- [WORK ORDER] Without the images, write out all of the following entries exactly.

- [DATA FOR ANALYSIS]
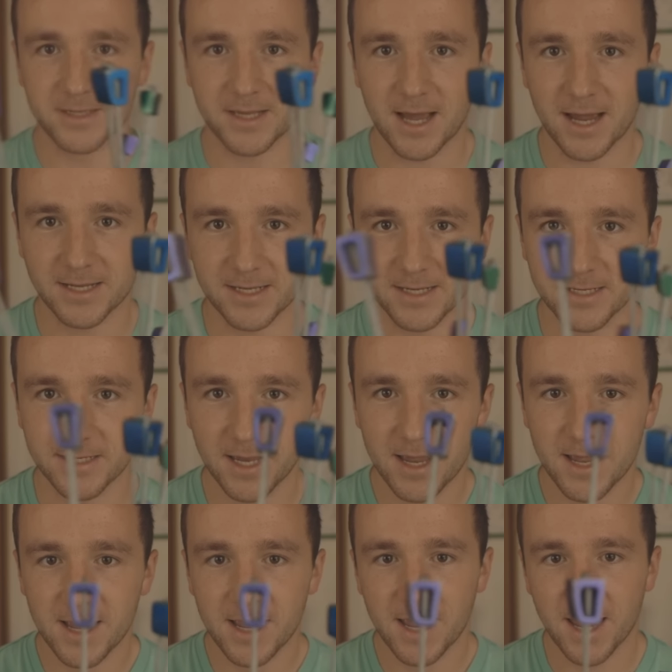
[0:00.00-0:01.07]
and sizes,
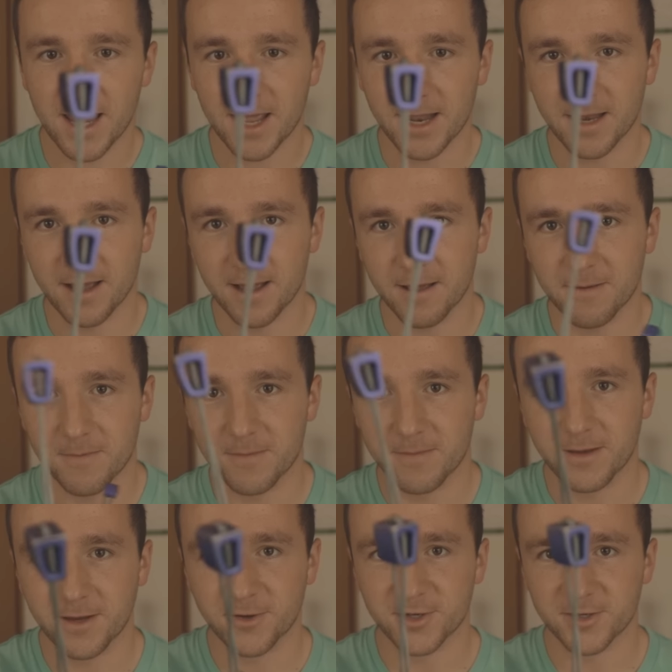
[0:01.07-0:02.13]
and
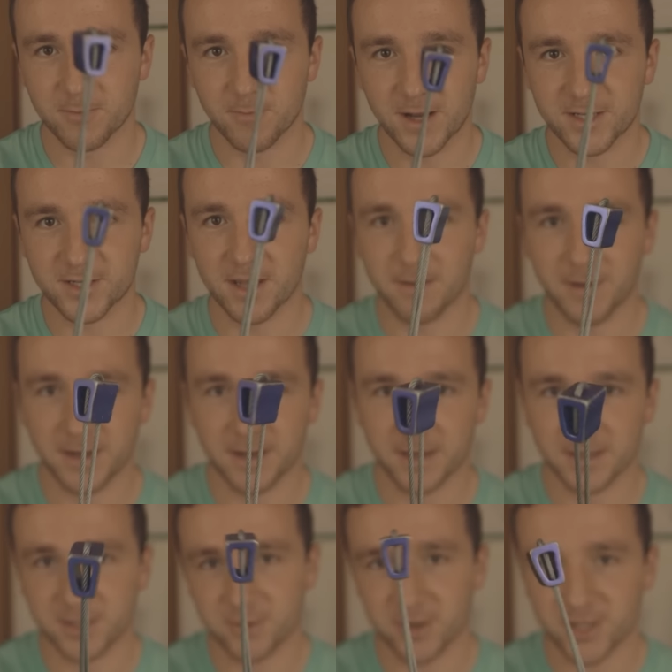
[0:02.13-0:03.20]
you just wedge them into
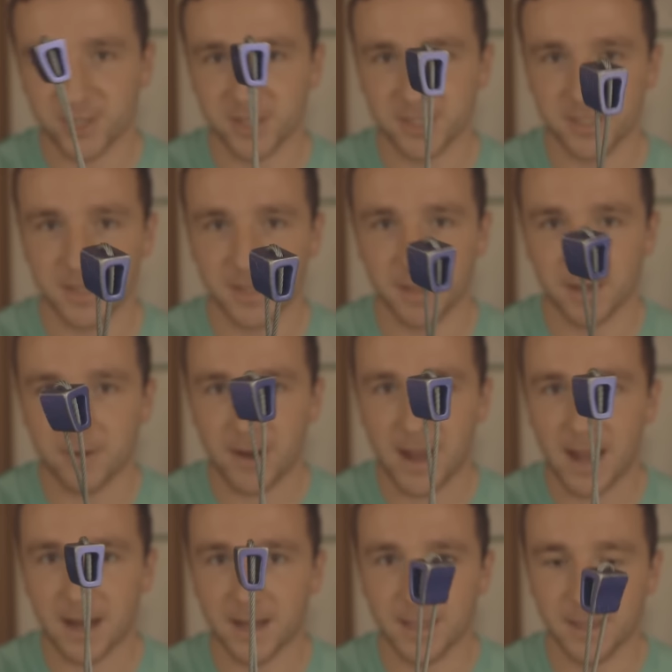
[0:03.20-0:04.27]
constrictions in the
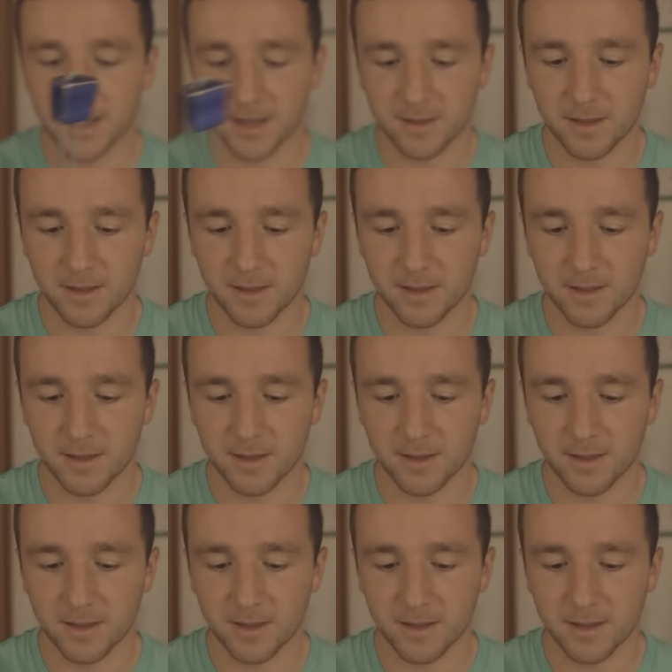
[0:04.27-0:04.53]
crack and then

- [ANSWER TO THIS EXERCISE]
[0:00.00-0:01.07]
and sizes,
[0:01.07-0:02.13]
and
[0:02.13-0:03.20]
you just wedge them into
[0:03.20-0:04.27]
constrictions in the
[0:04.27-0:04.53]
crack and then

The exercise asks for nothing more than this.